#### Task requirements
Please print every record below exactly as written, leaving out the pictures.

#### Supplied information
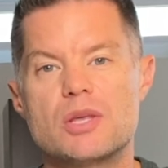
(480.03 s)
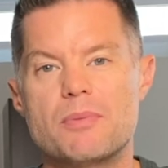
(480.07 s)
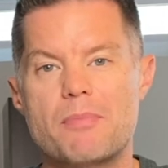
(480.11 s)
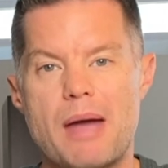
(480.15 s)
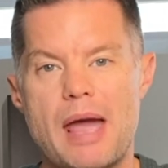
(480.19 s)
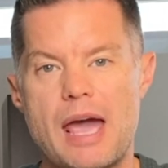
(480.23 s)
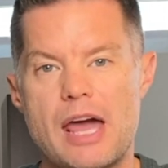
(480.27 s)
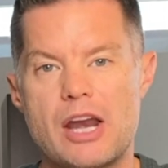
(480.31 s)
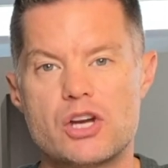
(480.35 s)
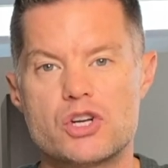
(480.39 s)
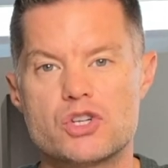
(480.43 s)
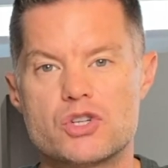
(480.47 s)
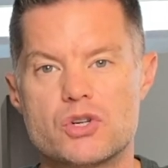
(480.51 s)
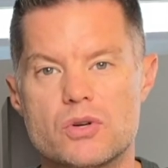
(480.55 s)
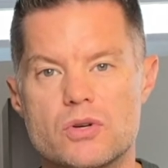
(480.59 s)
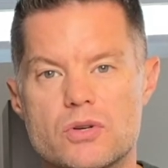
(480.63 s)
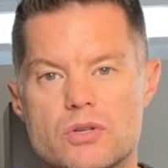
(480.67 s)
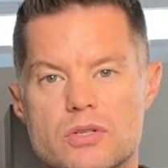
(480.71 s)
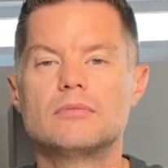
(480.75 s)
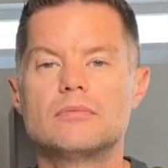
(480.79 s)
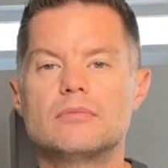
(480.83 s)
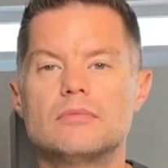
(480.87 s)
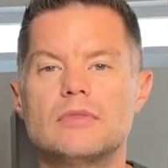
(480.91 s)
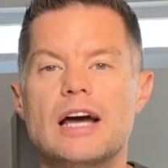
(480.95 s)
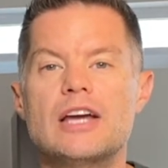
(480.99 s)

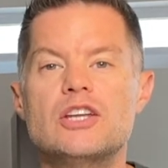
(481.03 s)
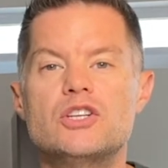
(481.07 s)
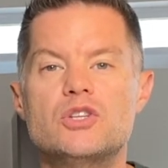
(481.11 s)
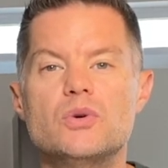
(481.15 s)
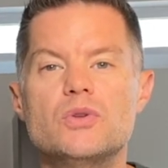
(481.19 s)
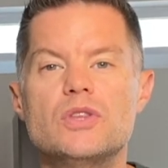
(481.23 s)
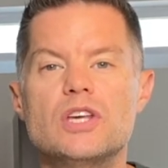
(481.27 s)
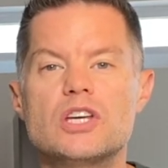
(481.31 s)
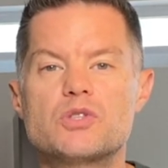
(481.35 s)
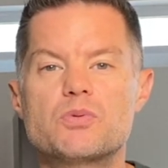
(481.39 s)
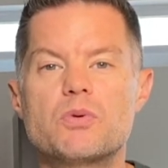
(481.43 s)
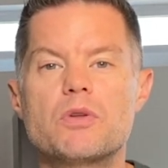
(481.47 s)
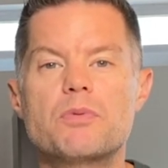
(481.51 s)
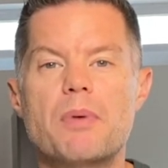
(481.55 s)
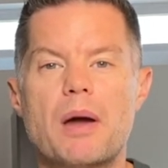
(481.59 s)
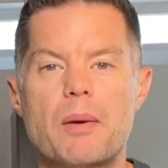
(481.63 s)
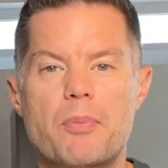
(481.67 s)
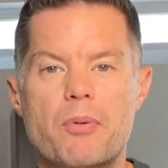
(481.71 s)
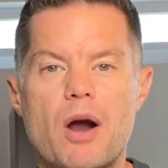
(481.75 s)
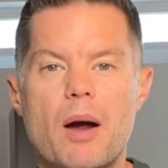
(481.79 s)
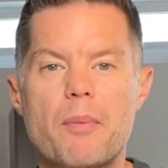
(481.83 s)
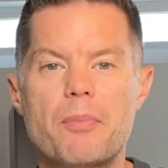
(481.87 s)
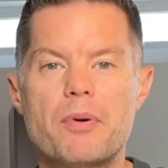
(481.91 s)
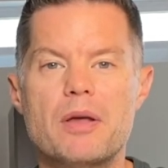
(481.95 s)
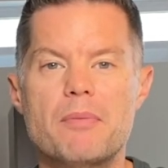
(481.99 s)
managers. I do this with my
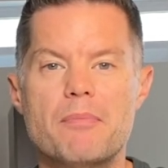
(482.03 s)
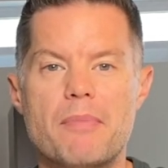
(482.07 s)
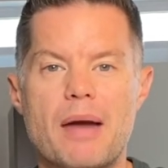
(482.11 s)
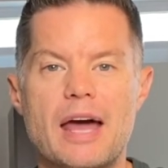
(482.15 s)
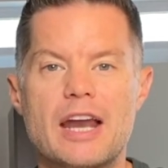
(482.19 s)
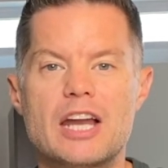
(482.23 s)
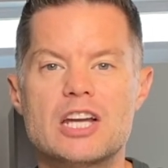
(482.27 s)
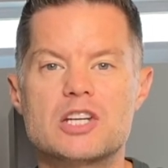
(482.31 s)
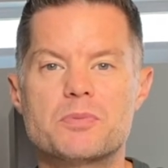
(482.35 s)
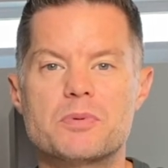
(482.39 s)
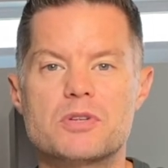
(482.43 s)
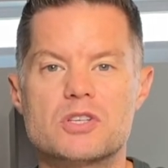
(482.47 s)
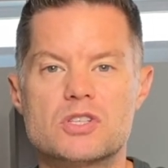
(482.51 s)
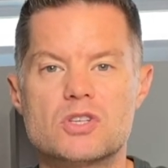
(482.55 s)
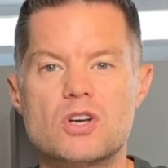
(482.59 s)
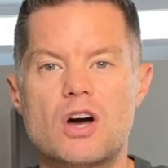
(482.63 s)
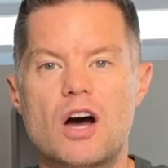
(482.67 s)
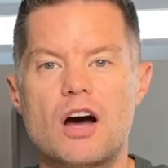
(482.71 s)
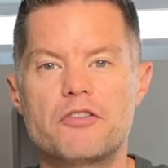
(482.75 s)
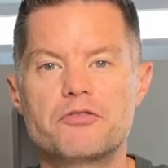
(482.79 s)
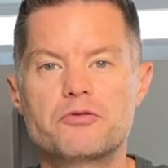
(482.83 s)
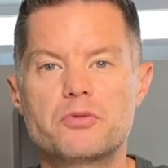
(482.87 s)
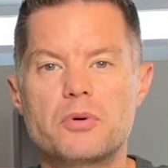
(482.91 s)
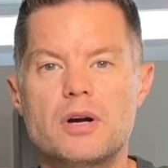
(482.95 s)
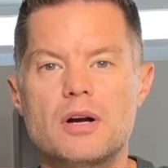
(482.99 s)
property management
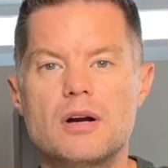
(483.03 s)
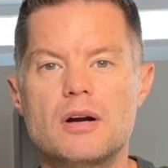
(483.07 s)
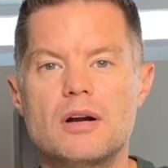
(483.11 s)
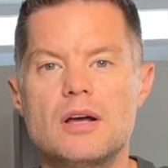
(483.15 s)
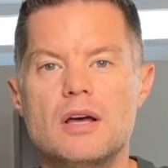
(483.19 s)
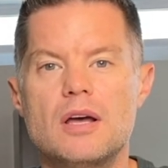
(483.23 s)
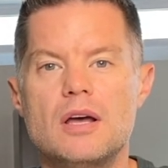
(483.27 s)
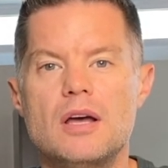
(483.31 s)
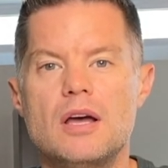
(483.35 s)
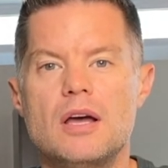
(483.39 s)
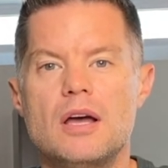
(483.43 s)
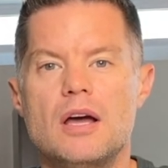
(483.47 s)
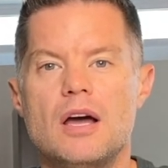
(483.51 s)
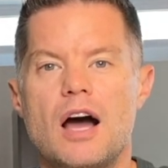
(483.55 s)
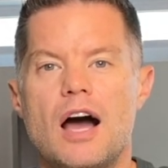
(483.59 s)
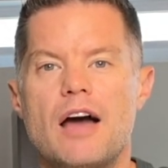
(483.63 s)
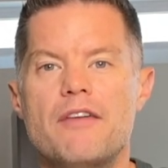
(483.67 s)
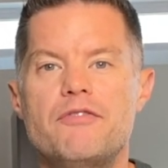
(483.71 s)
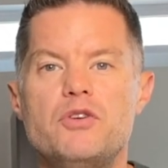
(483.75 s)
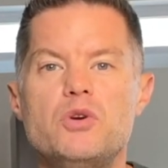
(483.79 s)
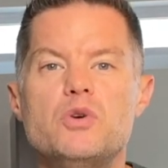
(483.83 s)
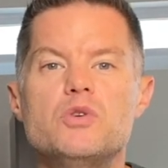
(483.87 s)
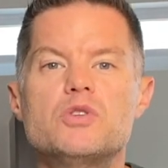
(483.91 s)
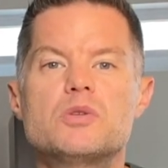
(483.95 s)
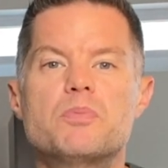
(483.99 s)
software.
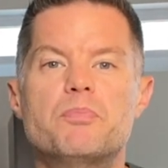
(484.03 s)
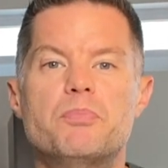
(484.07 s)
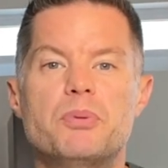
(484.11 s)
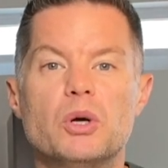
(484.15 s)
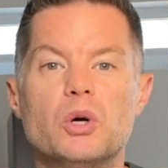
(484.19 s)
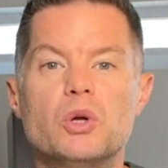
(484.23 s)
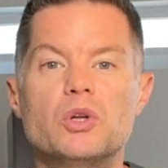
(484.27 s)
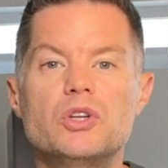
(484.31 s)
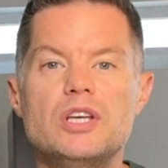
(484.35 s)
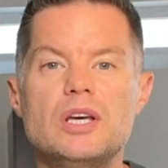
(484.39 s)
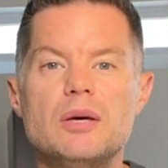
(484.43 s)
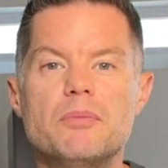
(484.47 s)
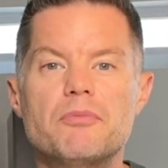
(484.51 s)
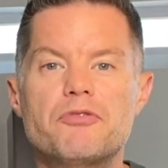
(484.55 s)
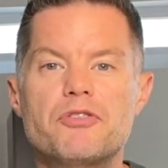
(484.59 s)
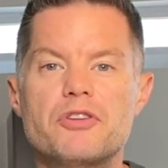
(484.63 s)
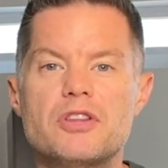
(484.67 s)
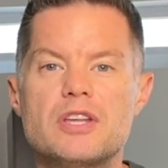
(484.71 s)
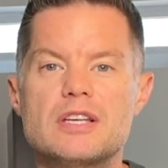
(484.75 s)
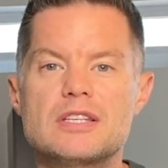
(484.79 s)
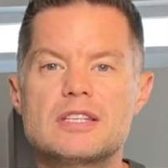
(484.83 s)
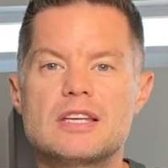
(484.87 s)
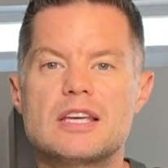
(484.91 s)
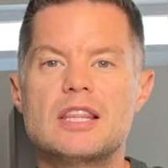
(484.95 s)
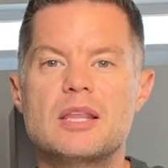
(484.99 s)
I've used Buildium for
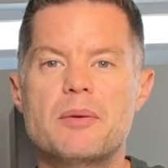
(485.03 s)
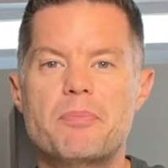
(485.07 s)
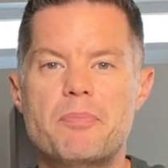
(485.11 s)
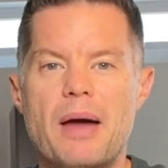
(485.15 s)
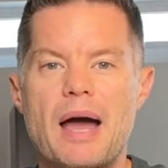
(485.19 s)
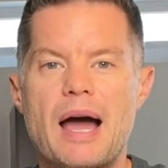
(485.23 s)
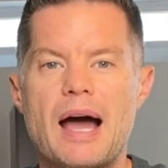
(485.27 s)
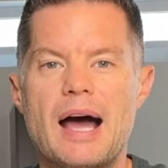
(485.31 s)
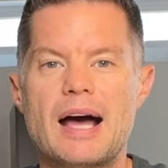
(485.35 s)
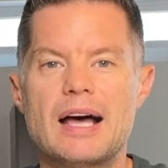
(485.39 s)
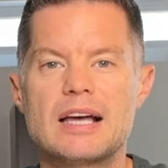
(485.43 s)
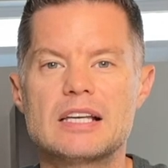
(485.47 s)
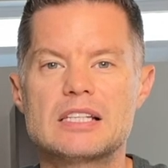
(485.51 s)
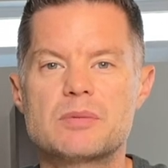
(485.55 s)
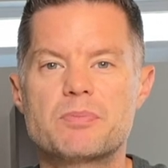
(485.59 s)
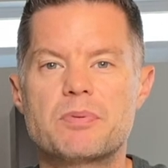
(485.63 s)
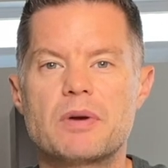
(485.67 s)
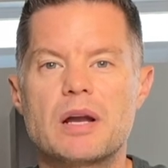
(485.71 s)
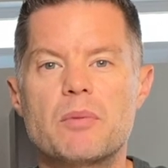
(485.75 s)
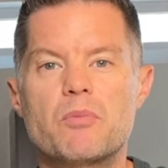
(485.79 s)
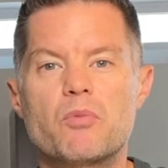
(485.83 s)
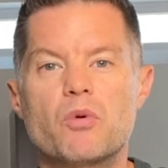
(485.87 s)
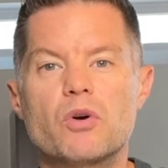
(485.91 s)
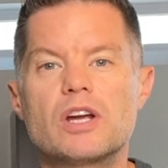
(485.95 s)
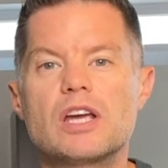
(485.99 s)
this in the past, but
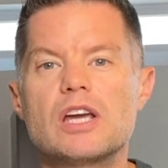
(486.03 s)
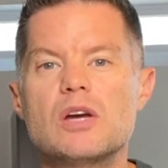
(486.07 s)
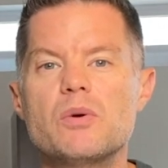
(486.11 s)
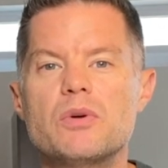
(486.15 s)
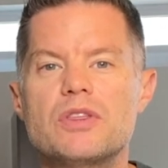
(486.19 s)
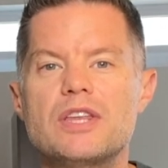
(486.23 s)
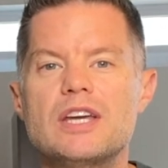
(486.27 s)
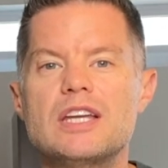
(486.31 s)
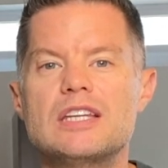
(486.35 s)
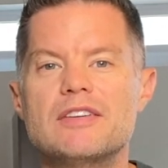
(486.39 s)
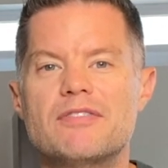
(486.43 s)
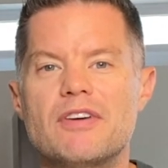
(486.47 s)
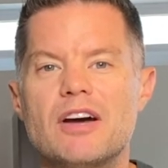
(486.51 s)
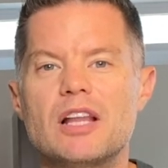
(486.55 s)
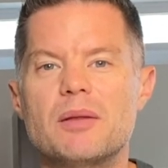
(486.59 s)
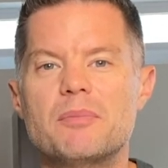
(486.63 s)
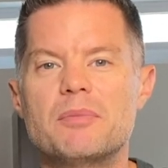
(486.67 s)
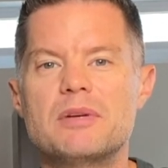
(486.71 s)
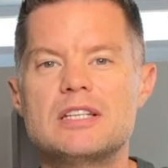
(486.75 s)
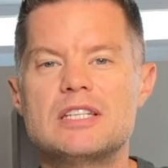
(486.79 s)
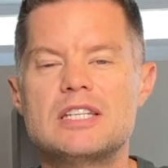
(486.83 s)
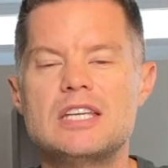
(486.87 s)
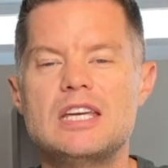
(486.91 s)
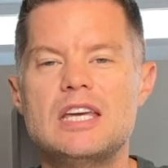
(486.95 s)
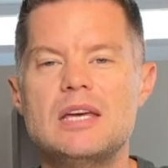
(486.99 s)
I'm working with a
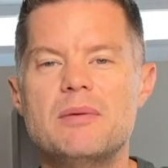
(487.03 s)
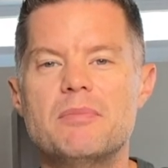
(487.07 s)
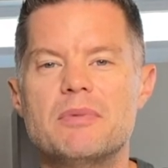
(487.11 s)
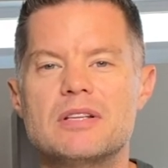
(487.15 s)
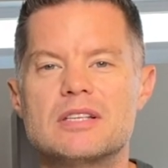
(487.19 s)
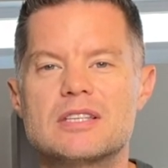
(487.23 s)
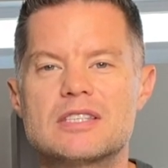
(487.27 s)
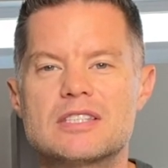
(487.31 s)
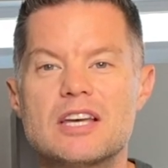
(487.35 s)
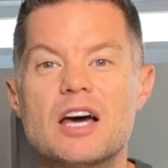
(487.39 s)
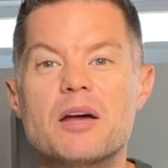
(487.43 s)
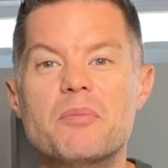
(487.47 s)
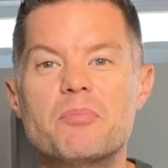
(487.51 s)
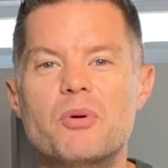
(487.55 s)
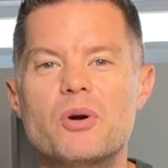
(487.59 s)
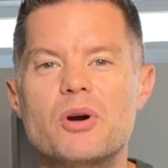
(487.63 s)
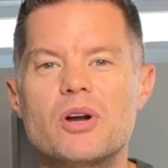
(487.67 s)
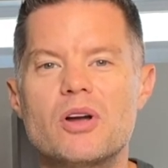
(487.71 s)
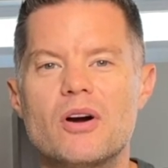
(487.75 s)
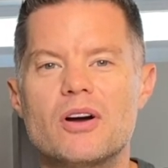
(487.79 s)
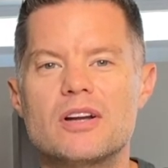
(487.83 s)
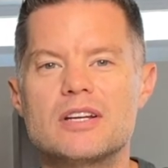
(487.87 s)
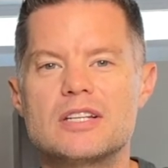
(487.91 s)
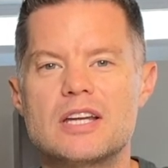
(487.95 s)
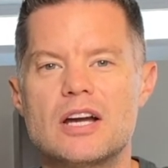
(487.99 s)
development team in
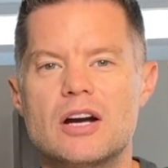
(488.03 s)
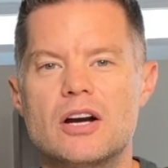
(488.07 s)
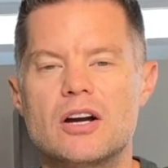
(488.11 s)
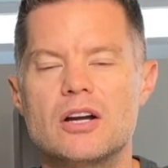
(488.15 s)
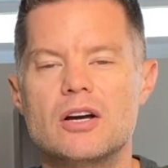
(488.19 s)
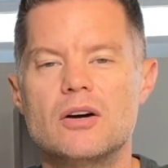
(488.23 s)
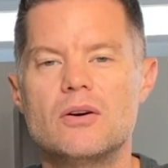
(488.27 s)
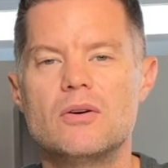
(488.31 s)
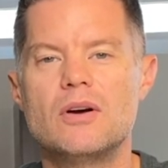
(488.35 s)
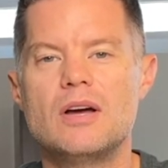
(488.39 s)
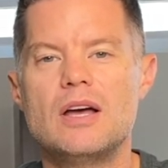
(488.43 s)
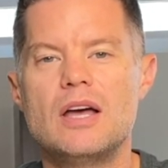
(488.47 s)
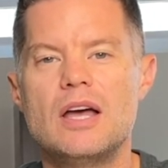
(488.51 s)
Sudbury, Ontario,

#### Solution to this task
(480.03 s)
(480.07 s)
(480.11 s)
(480.15 s)
(480.19 s)
(480.23 s)
(480.27 s)
(480.31 s)
(480.35 s)
(480.39 s)
(480.43 s)
(480.47 s)
(480.51 s)
(480.55 s)
(480.59 s)
(480.63 s)
(480.67 s)
(480.71 s)
(480.75 s)
(480.79 s)
(480.83 s)
(480.87 s)
(480.91 s)
(480.95 s)
(480.99 s)

(481.03 s)
(481.07 s)
(481.11 s)
(481.15 s)
(481.19 s)
(481.23 s)
(481.27 s)
(481.31 s)
(481.35 s)
(481.39 s)
(481.43 s)
(481.47 s)
(481.51 s)
(481.55 s)
(481.59 s)
(481.63 s)
(481.67 s)
(481.71 s)
(481.75 s)
(481.79 s)
(481.83 s)
(481.87 s)
(481.91 s)
(481.95 s)
(481.99 s)
managers. I do this with my
(482.03 s)
(482.07 s)
(482.11 s)
(482.15 s)
(482.19 s)
(482.23 s)
(482.27 s)
(482.31 s)
(482.35 s)
(482.39 s)
(482.43 s)
(482.47 s)
(482.51 s)
(482.55 s)
(482.59 s)
(482.63 s)
(482.67 s)
(482.71 s)
(482.75 s)
(482.79 s)
(482.83 s)
(482.87 s)
(482.91 s)
(482.95 s)
(482.99 s)
property management
(483.03 s)
(483.07 s)
(483.11 s)
(483.15 s)
(483.19 s)
(483.23 s)
(483.27 s)
(483.31 s)
(483.35 s)
(483.39 s)
(483.43 s)
(483.47 s)
(483.51 s)
(483.55 s)
(483.59 s)
(483.63 s)
(483.67 s)
(483.71 s)
(483.75 s)
(483.79 s)
(483.83 s)
(483.87 s)
(483.91 s)
(483.95 s)
(483.99 s)
software.
(484.03 s)
(484.07 s)
(484.11 s)
(484.15 s)
(484.19 s)
(484.23 s)
(484.27 s)
(484.31 s)
(484.35 s)
(484.39 s)
(484.43 s)
(484.47 s)
(484.51 s)
(484.55 s)
(484.59 s)
(484.63 s)
(484.67 s)
(484.71 s)
(484.75 s)
(484.79 s)
(484.83 s)
(484.87 s)
(484.91 s)
(484.95 s)
(484.99 s)
I've used Buildium for
(485.03 s)
(485.07 s)
(485.11 s)
(485.15 s)
(485.19 s)
(485.23 s)
(485.27 s)
(485.31 s)
(485.35 s)
(485.39 s)
(485.43 s)
(485.47 s)
(485.51 s)
(485.55 s)
(485.59 s)
(485.63 s)
(485.67 s)
(485.71 s)
(485.75 s)
(485.79 s)
(485.83 s)
(485.87 s)
(485.91 s)
(485.95 s)
(485.99 s)
this in the past, but
(486.03 s)
(486.07 s)
(486.11 s)
(486.15 s)
(486.19 s)
(486.23 s)
(486.27 s)
(486.31 s)
(486.35 s)
(486.39 s)
(486.43 s)
(486.47 s)
(486.51 s)
(486.55 s)
(486.59 s)
(486.63 s)
(486.67 s)
(486.71 s)
(486.75 s)
(486.79 s)
(486.83 s)
(486.87 s)
(486.91 s)
(486.95 s)
(486.99 s)
I'm working with a
(487.03 s)
(487.07 s)
(487.11 s)
(487.15 s)
(487.19 s)
(487.23 s)
(487.27 s)
(487.31 s)
(487.35 s)
(487.39 s)
(487.43 s)
(487.47 s)
(487.51 s)
(487.55 s)
(487.59 s)
(487.63 s)
(487.67 s)
(487.71 s)
(487.75 s)
(487.79 s)
(487.83 s)
(487.87 s)
(487.91 s)
(487.95 s)
(487.99 s)
development team in
(488.03 s)
(488.07 s)
(488.11 s)
(488.15 s)
(488.19 s)
(488.23 s)
(488.27 s)
(488.31 s)
(488.35 s)
(488.39 s)
(488.43 s)
(488.47 s)
(488.51 s)
Sudbury, Ontario,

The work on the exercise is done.